Top of Supplied data

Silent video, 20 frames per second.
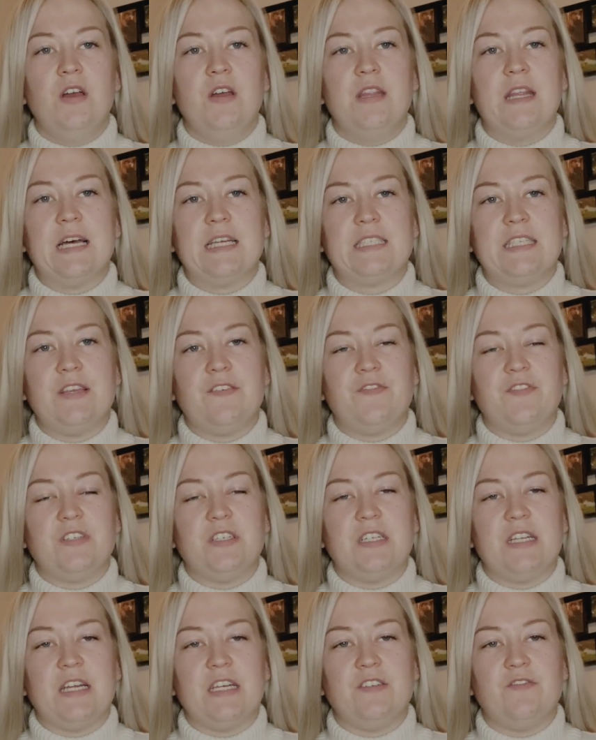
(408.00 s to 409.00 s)
that's it for
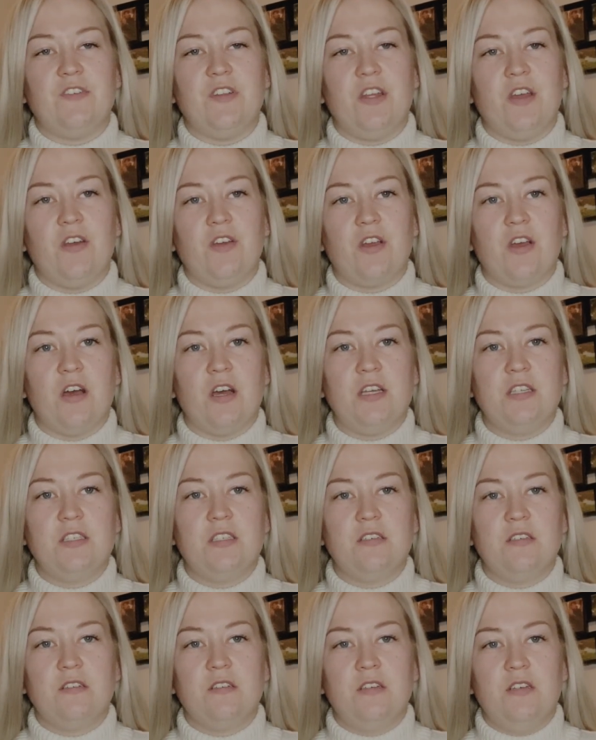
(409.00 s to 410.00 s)
today's video,
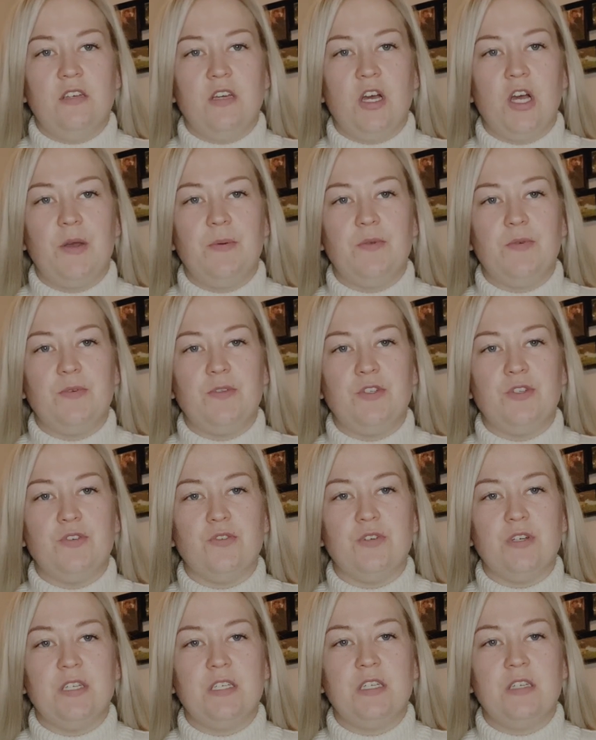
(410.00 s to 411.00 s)
guys. Hope you
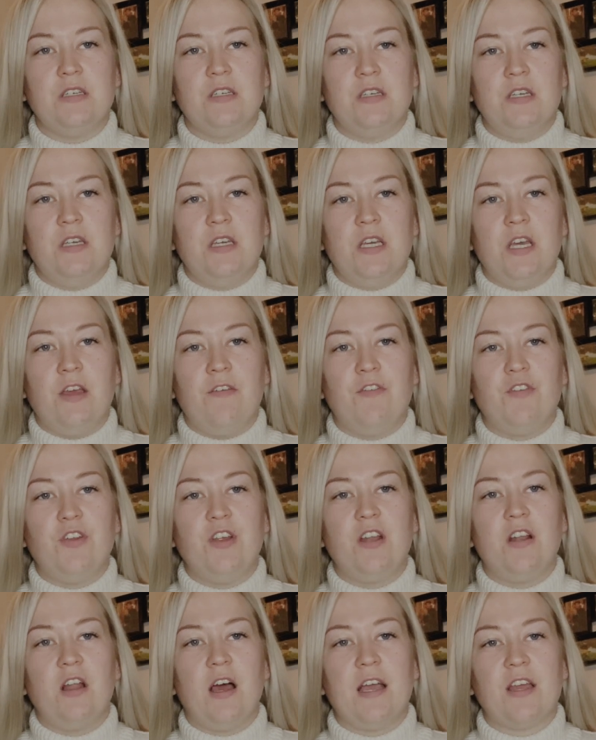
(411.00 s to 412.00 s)
enjoyed. If you
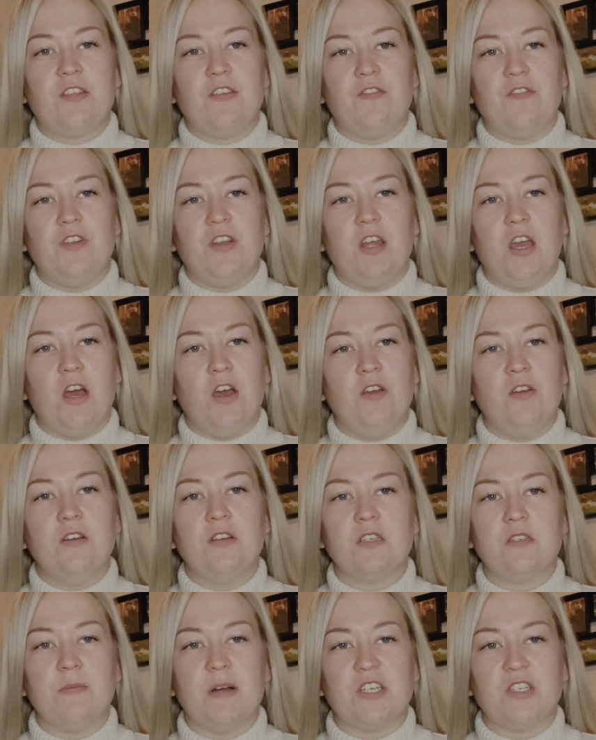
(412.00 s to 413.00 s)
did like the video,
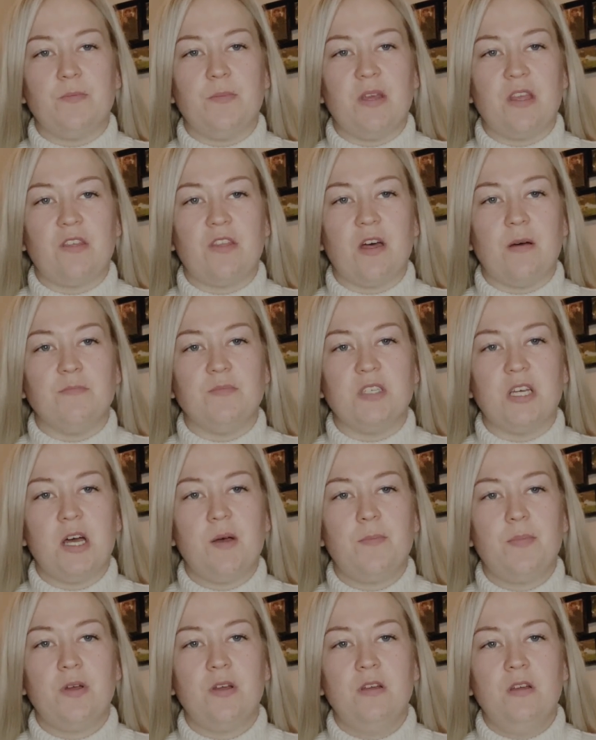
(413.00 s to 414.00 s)
smash a big thumbs
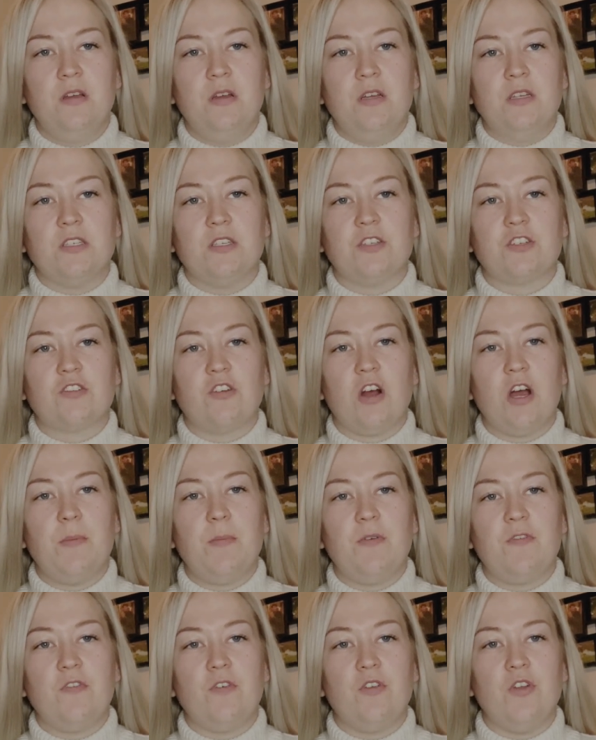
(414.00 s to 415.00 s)
up.
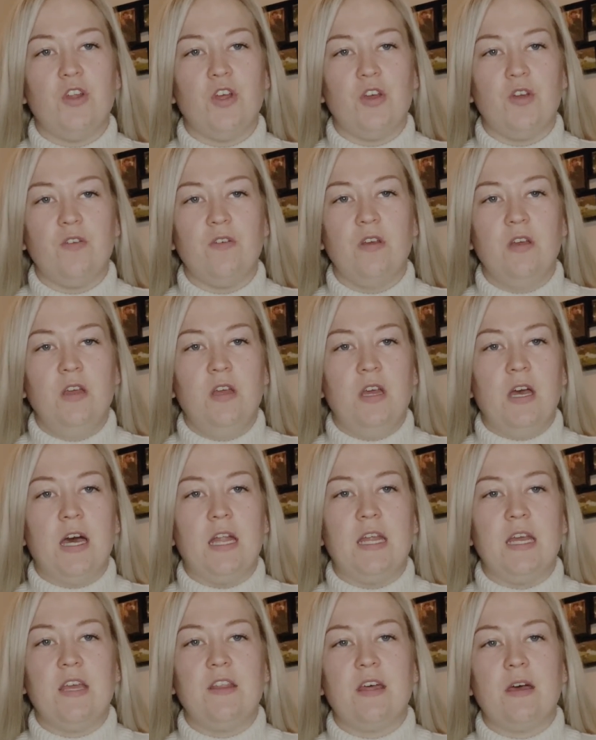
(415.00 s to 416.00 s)
Subscribe if you're new
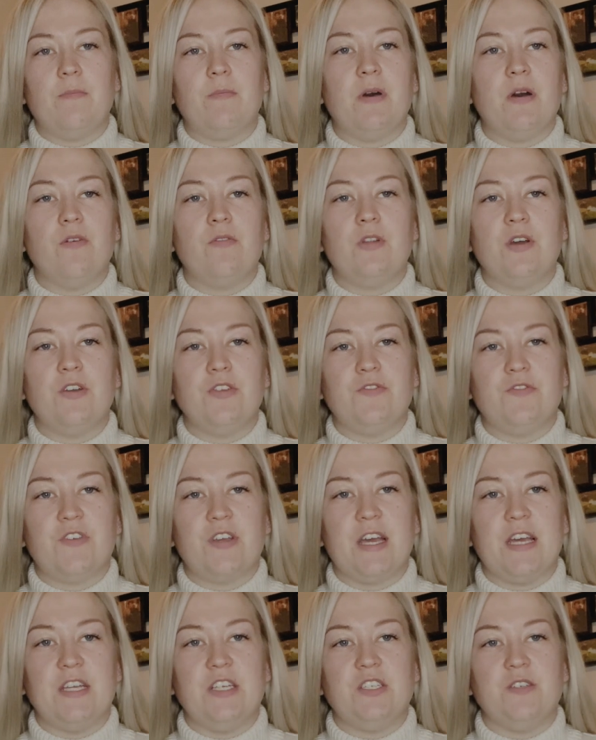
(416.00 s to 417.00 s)
and hit that bell
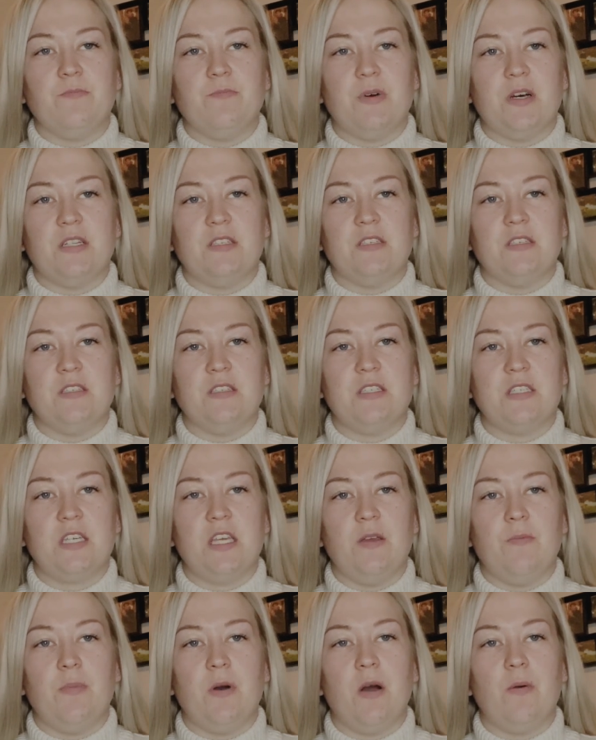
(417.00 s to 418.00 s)
notification button to
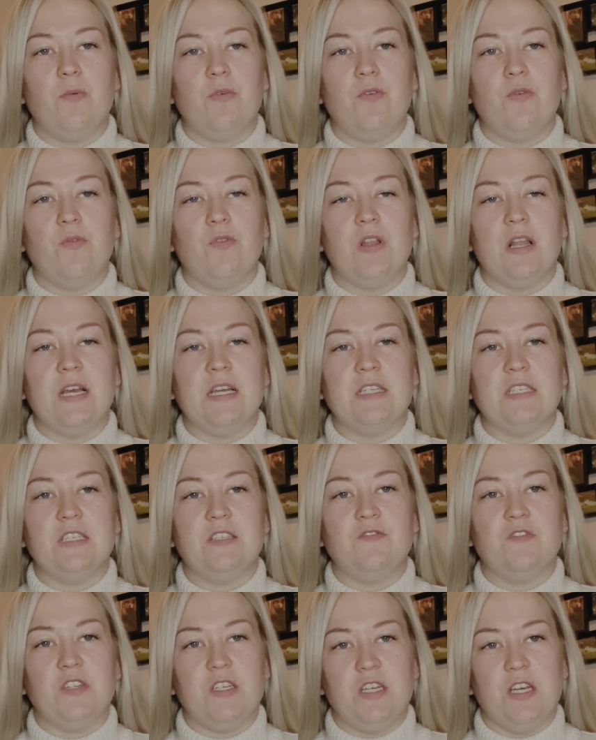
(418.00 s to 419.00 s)
keep up with all the
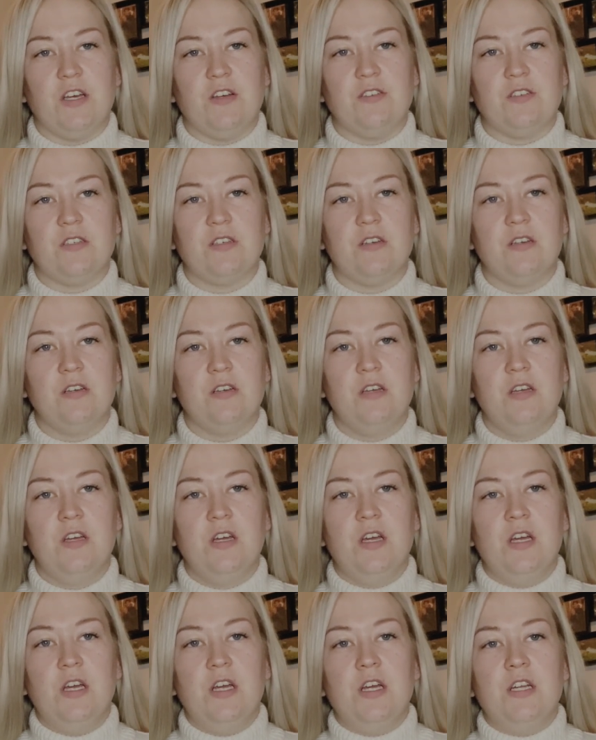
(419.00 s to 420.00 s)
latest videos.
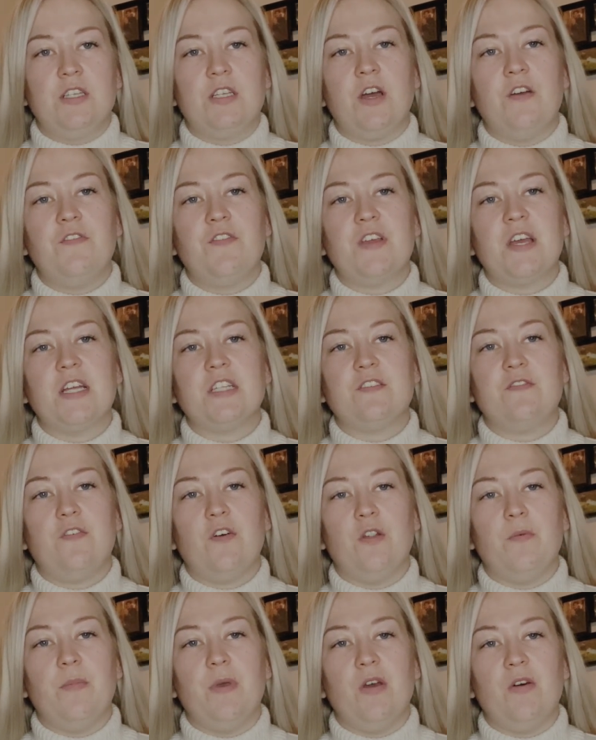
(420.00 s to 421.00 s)
Don't forget to
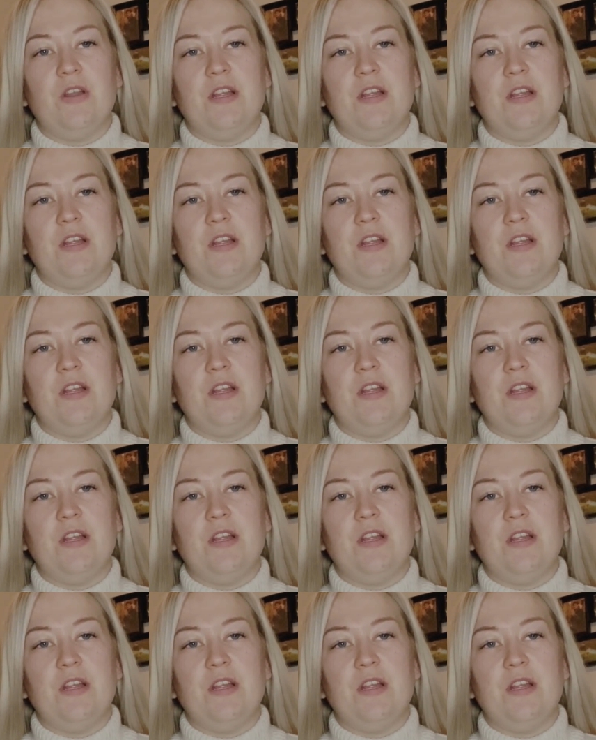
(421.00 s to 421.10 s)
follow me on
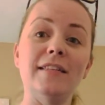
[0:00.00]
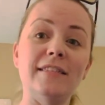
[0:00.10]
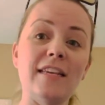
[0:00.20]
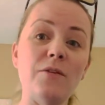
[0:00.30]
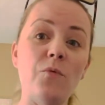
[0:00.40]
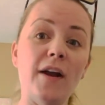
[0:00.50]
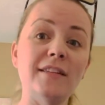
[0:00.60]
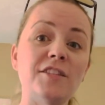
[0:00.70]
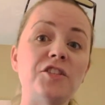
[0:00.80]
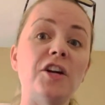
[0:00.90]
T1
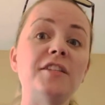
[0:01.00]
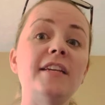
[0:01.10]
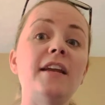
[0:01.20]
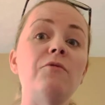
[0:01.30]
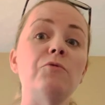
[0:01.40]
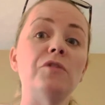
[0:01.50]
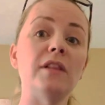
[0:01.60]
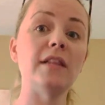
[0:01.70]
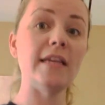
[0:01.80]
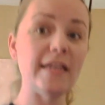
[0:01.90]
starts it,
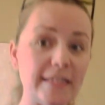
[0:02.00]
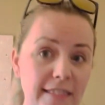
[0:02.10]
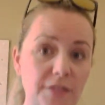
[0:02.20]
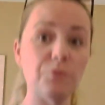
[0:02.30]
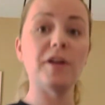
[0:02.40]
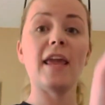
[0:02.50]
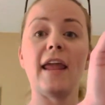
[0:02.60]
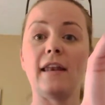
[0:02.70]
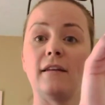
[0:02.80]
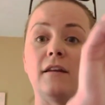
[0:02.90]
release,
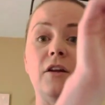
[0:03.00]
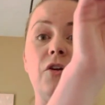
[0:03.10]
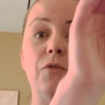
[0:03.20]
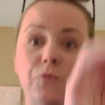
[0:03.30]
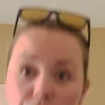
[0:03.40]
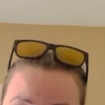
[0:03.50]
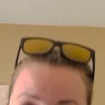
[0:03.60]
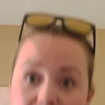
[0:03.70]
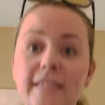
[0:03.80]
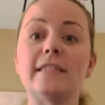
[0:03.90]
regain,
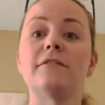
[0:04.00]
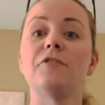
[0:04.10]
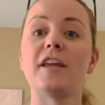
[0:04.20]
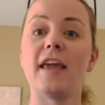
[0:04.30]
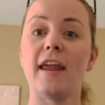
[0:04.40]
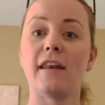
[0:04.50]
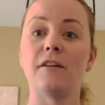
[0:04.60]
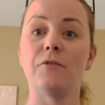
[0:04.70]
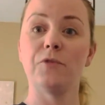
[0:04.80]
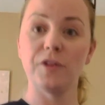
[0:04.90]
release,
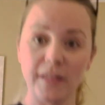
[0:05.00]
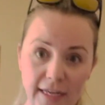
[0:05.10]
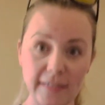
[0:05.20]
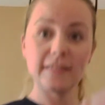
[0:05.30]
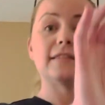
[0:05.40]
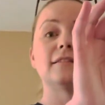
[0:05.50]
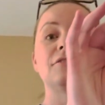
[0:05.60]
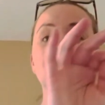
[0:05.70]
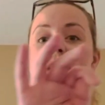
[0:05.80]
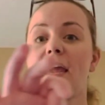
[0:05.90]
regain, release,
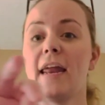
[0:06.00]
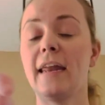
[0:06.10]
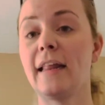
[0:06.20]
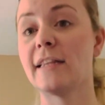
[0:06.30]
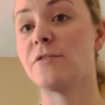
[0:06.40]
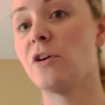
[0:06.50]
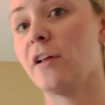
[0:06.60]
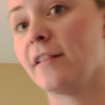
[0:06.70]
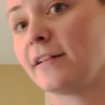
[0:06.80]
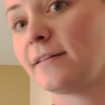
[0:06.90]
regain. And that's
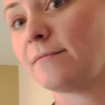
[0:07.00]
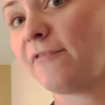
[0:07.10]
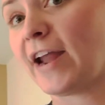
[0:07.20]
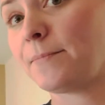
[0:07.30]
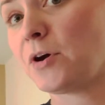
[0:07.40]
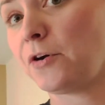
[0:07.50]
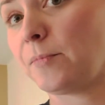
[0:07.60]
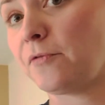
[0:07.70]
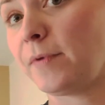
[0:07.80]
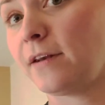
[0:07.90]
fine motor
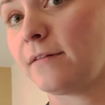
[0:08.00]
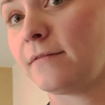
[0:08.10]
movement.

Bottom of Supplied data

**Your task**
All records above must be output exactly as they stand, excluding pictures.

**Answer to the problem**
Silent video, 20 frames per second.
(408.00 s to 409.00 s)
that's it for
(409.00 s to 410.00 s)
today's video,
(410.00 s to 411.00 s)
guys. Hope you
(411.00 s to 412.00 s)
enjoyed. If you
(412.00 s to 413.00 s)
did like the video,
(413.00 s to 414.00 s)
smash a big thumbs
(414.00 s to 415.00 s)
up.
(415.00 s to 416.00 s)
Subscribe if you're new
(416.00 s to 417.00 s)
and hit that bell
(417.00 s to 418.00 s)
notification button to
(418.00 s to 419.00 s)
keep up with all the
(419.00 s to 420.00 s)
latest videos.
(420.00 s to 421.00 s)
Don't forget to
(421.00 s to 421.10 s)
follow me on
[0:00.00]
[0:00.10]
[0:00.20]
[0:00.30]
[0:00.40]
[0:00.50]
[0:00.60]
[0:00.70]
[0:00.80]
[0:00.90]
T1
[0:01.00]
[0:01.10]
[0:01.20]
[0:01.30]
[0:01.40]
[0:01.50]
[0:01.60]
[0:01.70]
[0:01.80]
[0:01.90]
starts it,
[0:02.00]
[0:02.10]
[0:02.20]
[0:02.30]
[0:02.40]
[0:02.50]
[0:02.60]
[0:02.70]
[0:02.80]
[0:02.90]
release,
[0:03.00]
[0:03.10]
[0:03.20]
[0:03.30]
[0:03.40]
[0:03.50]
[0:03.60]
[0:03.70]
[0:03.80]
[0:03.90]
regain,
[0:04.00]
[0:04.10]
[0:04.20]
[0:04.30]
[0:04.40]
[0:04.50]
[0:04.60]
[0:04.70]
[0:04.80]
[0:04.90]
release,
[0:05.00]
[0:05.10]
[0:05.20]
[0:05.30]
[0:05.40]
[0:05.50]
[0:05.60]
[0:05.70]
[0:05.80]
[0:05.90]
regain, release,
[0:06.00]
[0:06.10]
[0:06.20]
[0:06.30]
[0:06.40]
[0:06.50]
[0:06.60]
[0:06.70]
[0:06.80]
[0:06.90]
regain. And that's
[0:07.00]
[0:07.10]
[0:07.20]
[0:07.30]
[0:07.40]
[0:07.50]
[0:07.60]
[0:07.70]
[0:07.80]
[0:07.90]
fine motor
[0:08.00]
[0:08.10]
movement.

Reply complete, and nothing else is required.